There's not really any aluminium to choose which would be less prone to galvanic corrosion. The best marine alloy (something like 5083 or 6082) will still corrode if there's moisture and a material with a higher potential about. It might be possible to protect the wire by some sort of passive protection (zinc maybe, possibly as a coating, which will corrode preferentially) or even perhaps an active system. Boat and ship designers may know best; there are many big ships made of aluminium interfacing with steel and stainless steel and copper alloy bushes in seawater. All the passive systems work very well, but have a life due to the zinc being used up. The people dealing with underground pipelines use passive and active corrosion protection a lot.

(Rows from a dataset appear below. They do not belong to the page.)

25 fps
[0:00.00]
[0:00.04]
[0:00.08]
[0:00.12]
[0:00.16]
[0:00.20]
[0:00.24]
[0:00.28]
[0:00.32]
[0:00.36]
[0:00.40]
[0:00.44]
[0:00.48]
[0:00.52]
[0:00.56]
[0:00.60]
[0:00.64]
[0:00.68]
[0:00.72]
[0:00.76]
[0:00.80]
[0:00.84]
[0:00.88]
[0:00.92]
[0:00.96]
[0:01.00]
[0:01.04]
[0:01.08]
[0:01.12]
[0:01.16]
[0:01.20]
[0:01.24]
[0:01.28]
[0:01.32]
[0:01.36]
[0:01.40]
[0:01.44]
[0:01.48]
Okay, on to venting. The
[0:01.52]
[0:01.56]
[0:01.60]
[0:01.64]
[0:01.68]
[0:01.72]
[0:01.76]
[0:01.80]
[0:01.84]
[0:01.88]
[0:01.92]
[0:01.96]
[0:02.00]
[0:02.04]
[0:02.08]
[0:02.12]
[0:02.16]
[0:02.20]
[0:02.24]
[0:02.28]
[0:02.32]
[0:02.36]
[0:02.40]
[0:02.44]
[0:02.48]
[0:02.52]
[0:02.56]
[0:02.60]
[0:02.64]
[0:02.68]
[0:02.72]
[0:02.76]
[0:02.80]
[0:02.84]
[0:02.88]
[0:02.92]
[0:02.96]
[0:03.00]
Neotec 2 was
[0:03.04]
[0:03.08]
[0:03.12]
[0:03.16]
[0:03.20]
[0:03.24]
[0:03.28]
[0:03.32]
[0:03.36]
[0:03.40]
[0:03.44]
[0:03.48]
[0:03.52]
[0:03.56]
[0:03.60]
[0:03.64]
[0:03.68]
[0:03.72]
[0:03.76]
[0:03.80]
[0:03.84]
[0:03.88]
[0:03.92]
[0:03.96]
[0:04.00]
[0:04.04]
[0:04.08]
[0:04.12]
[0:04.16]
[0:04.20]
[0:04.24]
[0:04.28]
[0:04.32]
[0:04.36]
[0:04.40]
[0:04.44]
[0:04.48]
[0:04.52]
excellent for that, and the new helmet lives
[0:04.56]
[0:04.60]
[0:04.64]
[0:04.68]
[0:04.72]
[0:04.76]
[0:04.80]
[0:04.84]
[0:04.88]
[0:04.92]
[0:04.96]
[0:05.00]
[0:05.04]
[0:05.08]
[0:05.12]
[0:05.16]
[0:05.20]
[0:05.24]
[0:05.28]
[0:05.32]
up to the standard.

The environment will probably make most difference. It's possible that in an ordinary indoor environment an unlimited life might result even for the aluminum.

RE: carbon fiber with aluminium, titanium and copper

If these are signal wires just use copper wires with an enamel insulation. Copper is the best conductor, and insulated wires are readily available.

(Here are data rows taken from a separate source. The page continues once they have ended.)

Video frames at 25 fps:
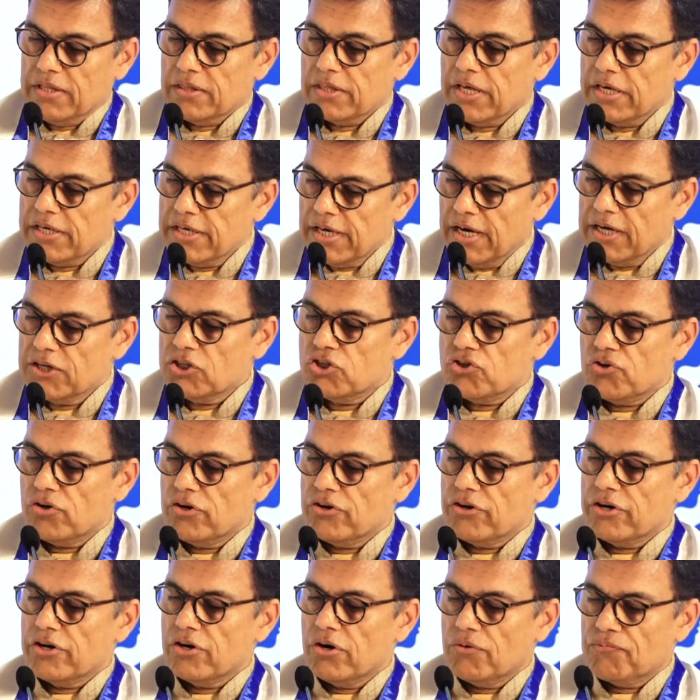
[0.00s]
The young
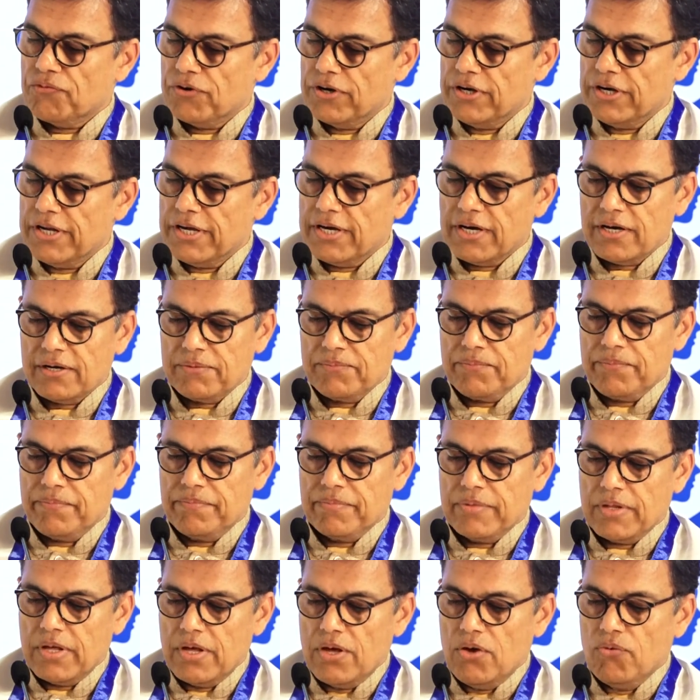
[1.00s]
children of India
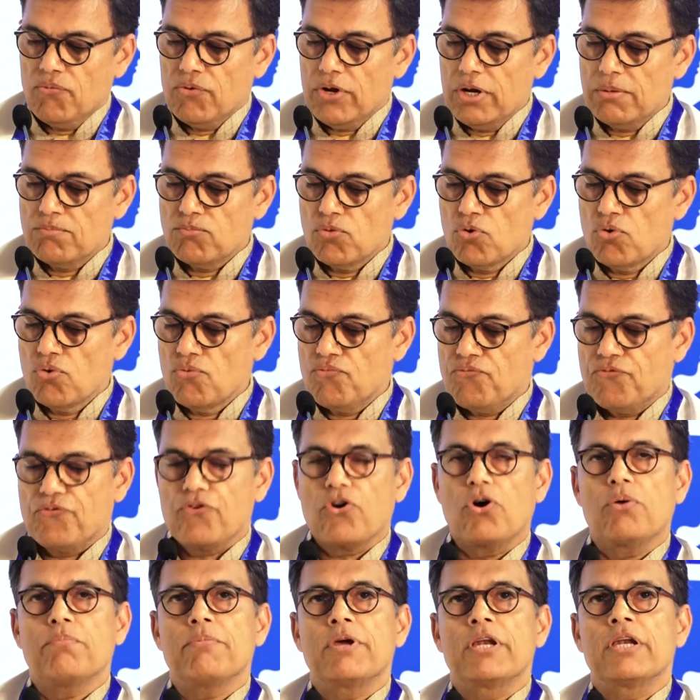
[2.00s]
will move
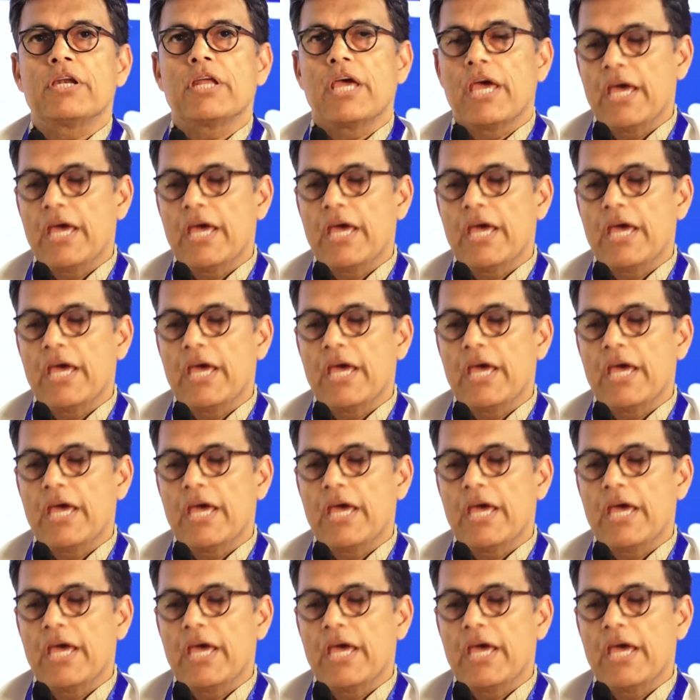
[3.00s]
from an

RE: carbon fiber with aluminium, titanium and copper

Thanx a lot for the detailed explanation

I would like to order my wires from
After I look up in their website for titanium and copper wires I found what I list in the links below.
could you please suggest me the best type with best diameter from the links below. Also, if you know any company that sells similar products with cheaper prices, could you please recommend it to me? One last thing, where can I find copper wires similar to the ones used in the aircraft radome for energy dissipation and what is the copper alloy made of?

1. titanium alloy

2. copper alloy wires - the have two types, insulated and non-insulated.

wire- not insulated

wire- insulated

Appreciate all the help and valuable replies

RE: carbon fiber with aluminium, titanium and copper

Those links don't work. Anyway, it probably depends on what you want your wires to do and what the service environment is.

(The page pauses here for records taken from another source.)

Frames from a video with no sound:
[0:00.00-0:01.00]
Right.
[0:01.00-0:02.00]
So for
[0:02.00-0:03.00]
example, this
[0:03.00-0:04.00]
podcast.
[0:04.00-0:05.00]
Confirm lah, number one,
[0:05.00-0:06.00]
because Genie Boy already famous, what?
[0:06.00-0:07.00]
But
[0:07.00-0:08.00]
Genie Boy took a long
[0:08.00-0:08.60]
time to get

RE: carbon fiber with aluminium, titanium and copper

the products in the link are
Titanium/Aluminium/Vanadium ( Ti90/Al 6/V 4 ) Wire
diameters available 0.1mm 0.25mm and 0.5mm

Copper/Beryllium ( Cu98/Be 2 ) Wire ( not insulated)
diameters available from 0.01mm to 1.6mm

Copper/Beryllium ( Cu98/Be 2 ) Wire (insulated)
diameters available 0.025mm 0.075mm and 0.1mm with insulation thickness around 0.01 and 0.004mm

Appreciate the continues reply and help

RE: carbon fiber with aluminium, titanium and copper

Ti-6-4 should be very durable if durability's what you're most interested in. It may become subject to hot salt stress corrosion cracking at elevated temperature but not at any temperature which will leave any carbon existing. It's strong and usually has passable elongation to failure (not sure how much cold work has gone into wire; more cold work higher strength lower elongation lower toughness). Modulus is low (half steel).

CuBe is actually usually a bit stronger and has about the same modulus. Probably similar toughness and also extension to failure. It should be a bit more vulnerable to galvanic corrosion but there's not a lot in it. It'll conduct heat and electricity about 10x better than Ti-6-4 (>80 vs. 7 W/(mK) thermal conductivity & 0.04 vs. 1.8 µΩm resistivity). Similar comments to Ti-6-4 re any cold work. Dense, but I doubt that's an issue with wire.

I've no data on fatigue of CuBe so although they're similar for static strength I've no idea which might be more durable if subject to repeated bending/vibration. I suspect CuBe might be better.

Ti-6-4 is useful structurally (structural duty depends on how much bending wire's subject to) and has proven use bare with carbon fibers about. Insulated CuBe will have much better thermal and electrical props and should be about as durable corrosion-wise. If there's much water present it might be worse (depends on material and fit of the insulation). Bare CuBe will be fine if environment is pretty dry.

RE: carbon fiber with aluminium, titanium and copper

Mr RPstress.. thank you very much for the detailed explanation and patience.